Collected data
[Start of section]
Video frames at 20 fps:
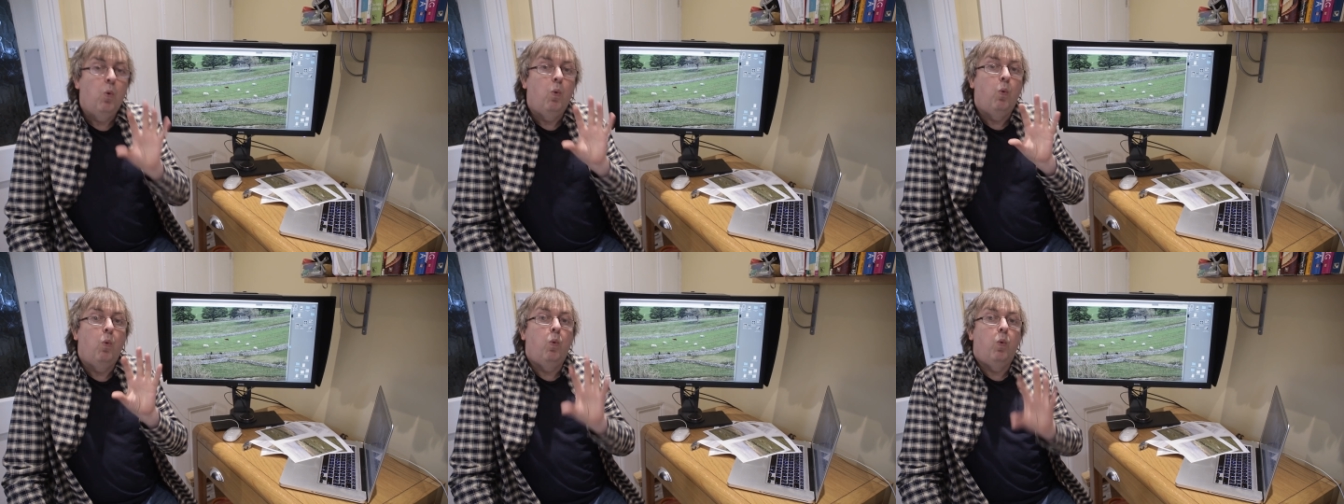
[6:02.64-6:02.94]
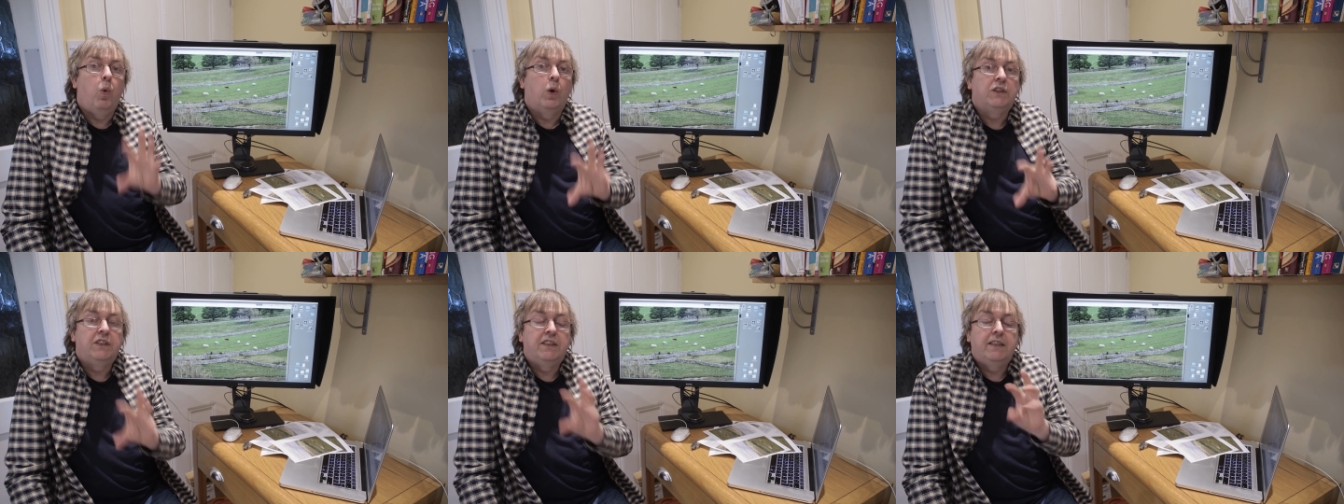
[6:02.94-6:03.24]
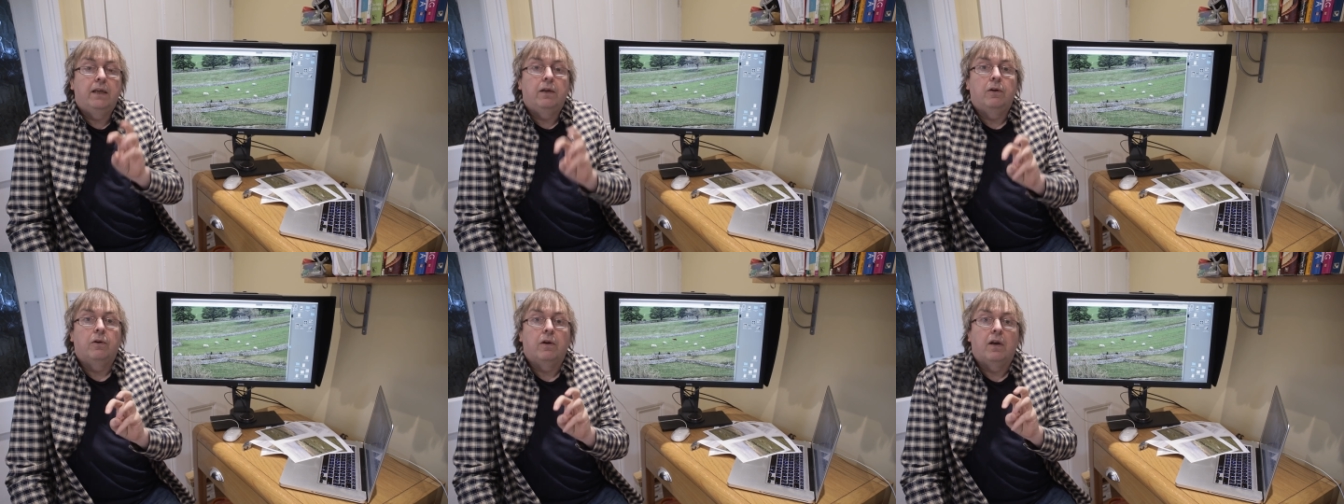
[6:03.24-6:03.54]
What
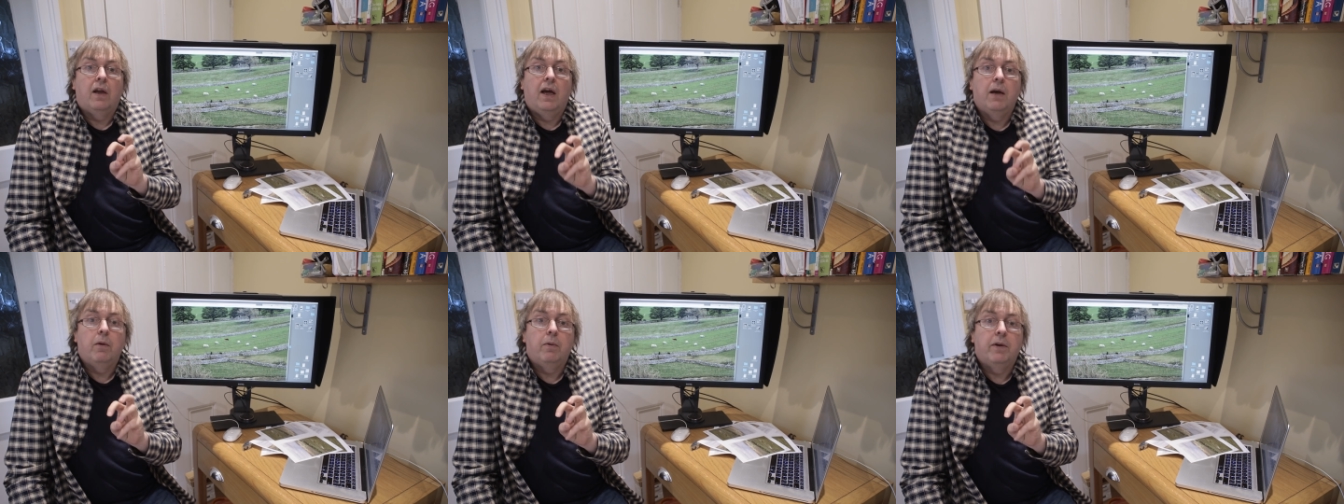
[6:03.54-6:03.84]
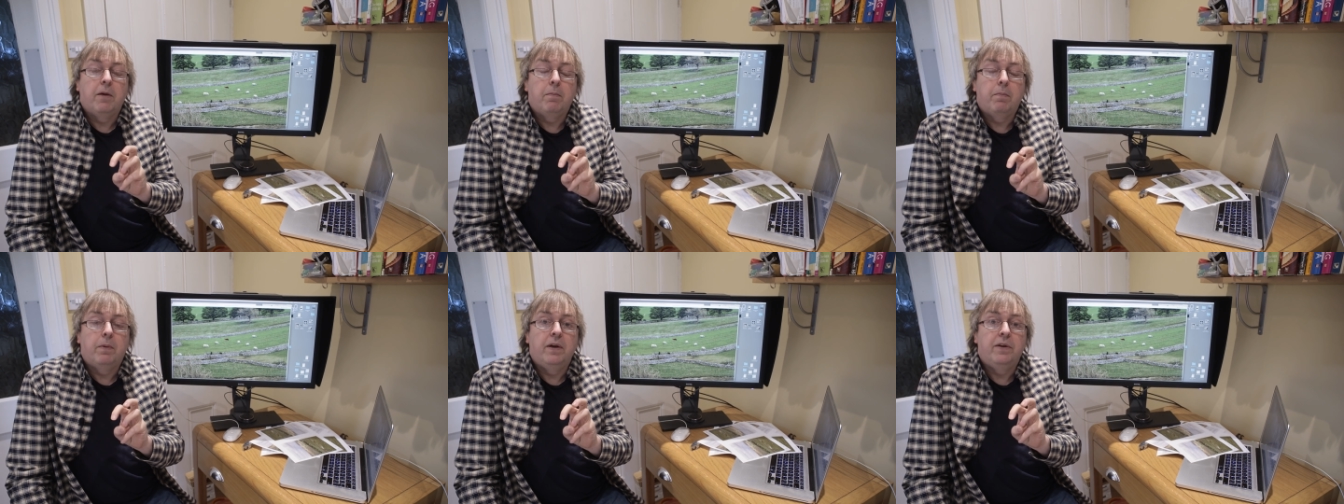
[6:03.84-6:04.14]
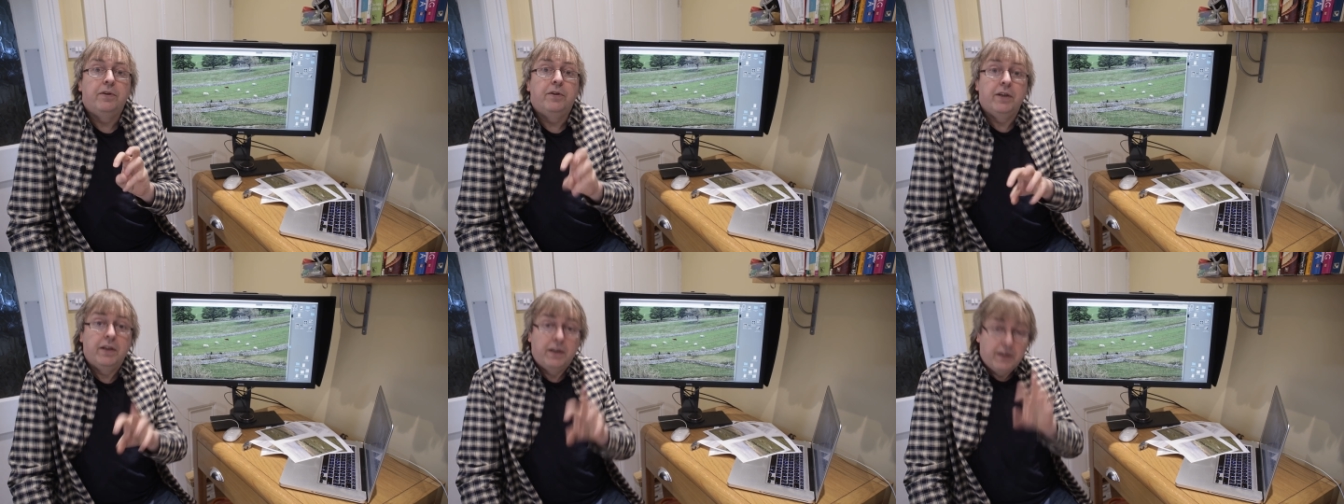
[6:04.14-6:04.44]
does it look like when I
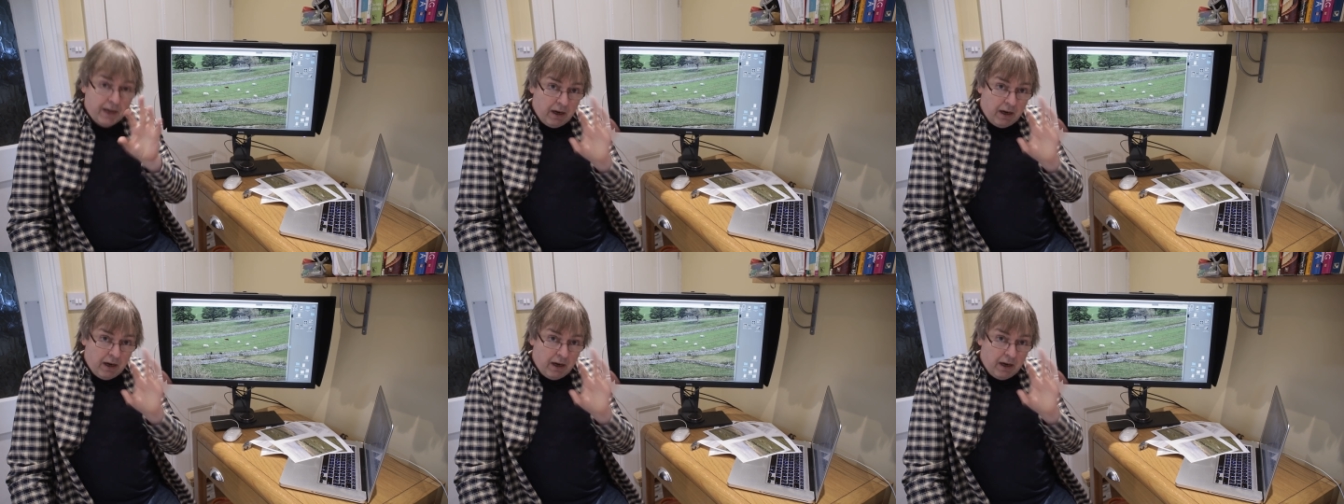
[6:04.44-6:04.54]
print it?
[End of section]
Exercise objective: Please print the records above once more, word for word, omitting all pictures.

Written answer:
Video frames at 20 fps:
[6:02.64-6:02.94]
[6:02.94-6:03.24]
[6:03.24-6:03.54]
What
[6:03.54-6:03.84]
[6:03.84-6:04.14]
[6:04.14-6:04.44]
does it look like when I
[6:04.44-6:04.54]
print it?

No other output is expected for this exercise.